This guide walks through every file you need to touch when adding support for a new programming language.
Codegraph uses a dual-engine design:
| Engine | Technology | Availability |
|---|---|---|
| WASM | web-tree-sitter + pre-built .wasm grammars |
Always available (baseline) |
| Native | napi-rs + Rust tree-sitter crates |
Optional; 5-10x faster; auto-fallback to WASM |
Both engines produce the same ExtractorOutput structure, so graph building and
queries are engine-agnostic. When adding a new language you implement the
extraction logic twice — once in TypeScript (WASM) and once in Rust
(native) — and a parity test guarantees they agree.
LANGUAGE_REGISTRY in src/domain/parser.ts is the single source of truth
for all supported languages. Each entry declares:
{
id: '<lang>', // LanguageId string
extensions: ['.<ext>'], // File extensions (auto-derives EXTENSIONS)
grammarFile: 'tree-sitter-<lang>.wasm', // WASM grammar filename
extractor: extract<Lang>Symbols, // Extraction function reference
required: false, // true = crash if missing; false = skip gracefully
}Adding a language to the WASM engine requires one registry entry plus an extractor function. Everything else — extension routing, parser loading, dispatch — is automatic.
SUPPORTED_EXTENSIONS(re-exported asEXTENSIONSinshared/constants.ts) is derived from the registry. You never edit it manually.createParsers()iterates the registry and builds aMap<id, Parser>.getParser()uses an extension→registry lookup map (_extToLang).wasmExtractSymbols()callsentry.extractor(tree, filePath)— no ternary chains.parseFilesAuto()inparser.tshandles all dispatch — no per-language routing needed.
Every language extractor must return ExtractorOutput (defined in src/types.ts):
interface ExtractorOutput {
definitions: Definition[]; // functions, methods, classes, interfaces, types
calls: Call[]; // function / method invocations
imports: Import[]; // module / file imports
classes: ClassRelation[]; // extends / implements relationships
exports: Export[]; // named exports (mainly JS/TS)
typeMap: Map<string, TypeMapEntry>; // symbol type annotations
_tree?: TreeSitterTree; // retained for CFG / dataflow analysis
_langId?: LanguageId; // language identifier
_lineCount?: number; // line count for metrics
// (dataflow, astNodes, _typeMapBackfilled are populated post-extraction — do not set)

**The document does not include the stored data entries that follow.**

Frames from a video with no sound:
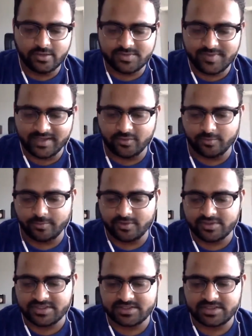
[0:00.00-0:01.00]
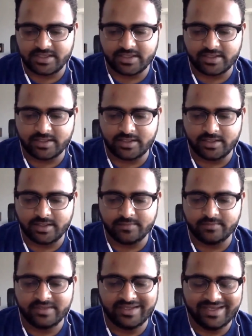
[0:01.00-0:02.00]
goes back to a process. Like,
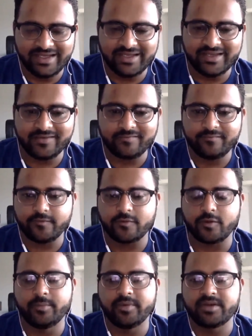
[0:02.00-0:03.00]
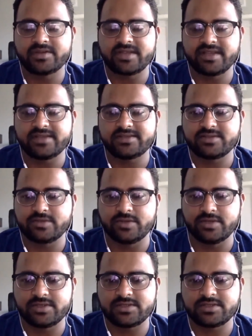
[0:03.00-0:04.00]
the intake for computer science
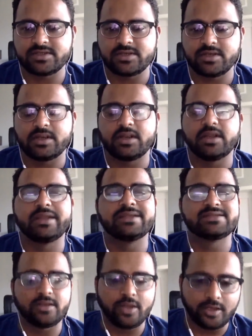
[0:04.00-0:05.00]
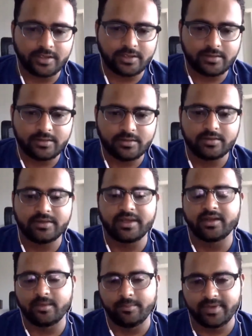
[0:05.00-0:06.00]
students is a lot
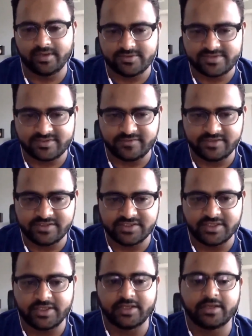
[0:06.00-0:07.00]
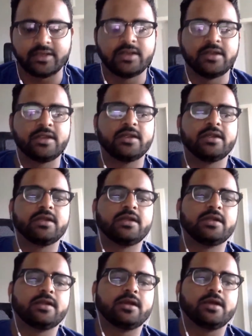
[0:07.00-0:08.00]
than compared to civil engineering.
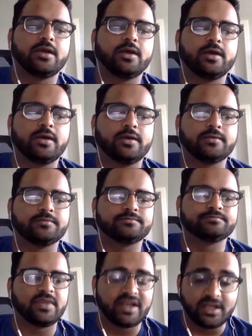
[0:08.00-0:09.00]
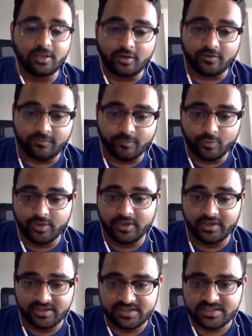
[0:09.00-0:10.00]
There are a lot of
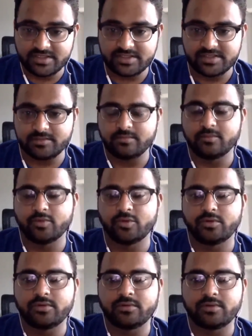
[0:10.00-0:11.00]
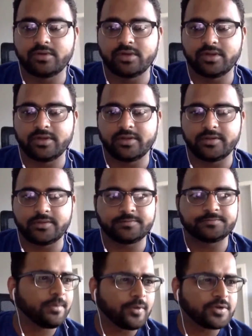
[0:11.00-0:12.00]
more industries, more
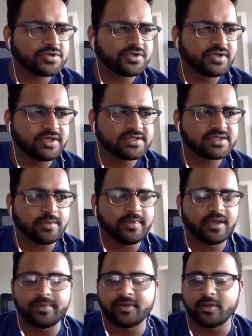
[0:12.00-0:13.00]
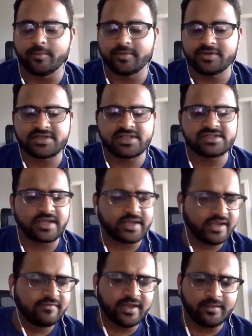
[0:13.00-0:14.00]
opportunities coming up in computer science.
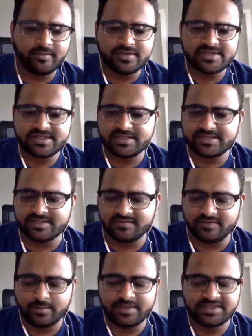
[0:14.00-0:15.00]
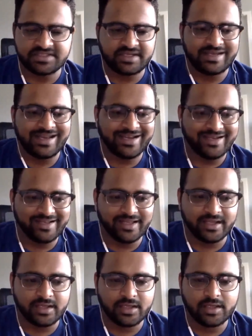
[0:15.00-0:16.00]
Like, every time you see someone pitching an
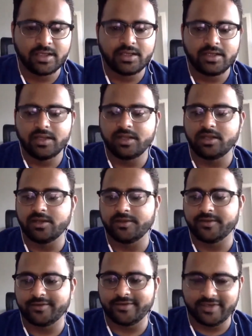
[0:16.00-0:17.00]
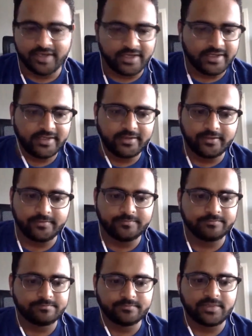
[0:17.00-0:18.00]
idea regarding
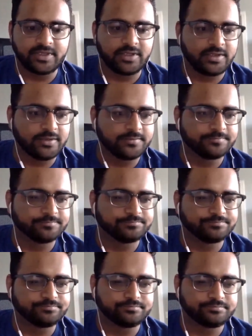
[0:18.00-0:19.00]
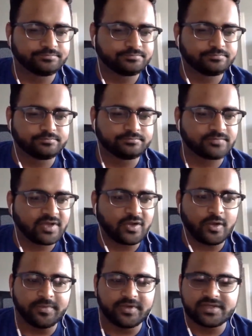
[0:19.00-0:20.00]

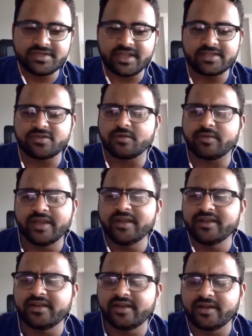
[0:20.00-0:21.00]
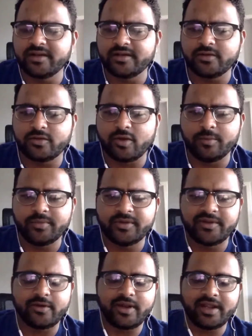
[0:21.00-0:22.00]
computer science or anything related to
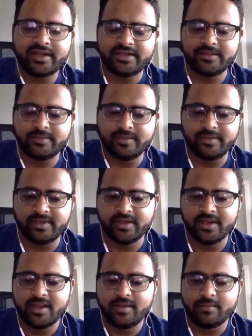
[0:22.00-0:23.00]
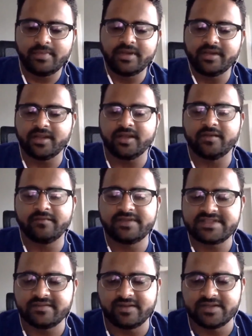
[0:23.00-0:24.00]
computer or IT maybe, but
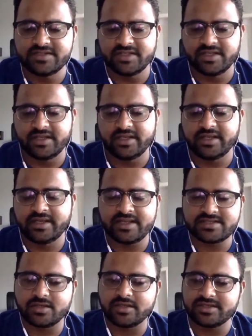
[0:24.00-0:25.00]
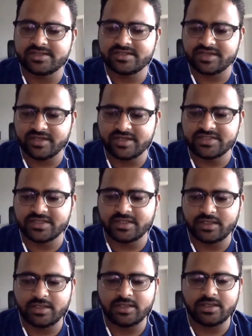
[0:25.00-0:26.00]
with civil engineering, it has got its
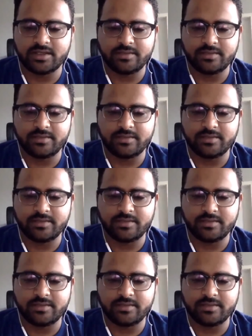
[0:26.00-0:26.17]
traditional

}| Structure | Fields | Notes |
|---|---|---|
Definition |
name, kind, line, endLine?, children?, visibility?, decorators? |
kind ∈ symbol kinds (see below). Methods: ClassName.methodName. children for sub-declarations (params, properties). visibility: 'public' | 'private' | 'protected' |
Call |
name, line, receiver?, dynamic? |
receiver for method calls (e.g. obj in obj.method()) |
Import |
source, names[], line, typeOnly?, reexport?, wildcardReexport?, dynamicImport?, <lang><Keyword>? |
Set a language flag (see note below) |
ClassRelation |
name, extends?, implements?, line |
|
Export |
name, kind, line |
|
TypeMapEntry |
type, confidence |
Confidence 0-1 (typically 0.9 for native) |
Language import flags use the language's idiomatic keyword, not a fixed
suffix. Examples: goImport, pythonImport, rustUse, csharpUsing,
rubyRequire, phpUse. Choose whichever name matches your language's import
statement (e.g. swiftImport, kotlinImport, zigImport).
Symbol kinds: function, method, class, interface, type, struct,
enum, trait, record, module, parameter, property, constant
(defined in src/shared/kinds.ts). Use the language's native kind (e.g. Go
structs → struct, Rust traits → trait, Ruby modules → module).
Methods inside a class use the ClassName.methodName naming convention.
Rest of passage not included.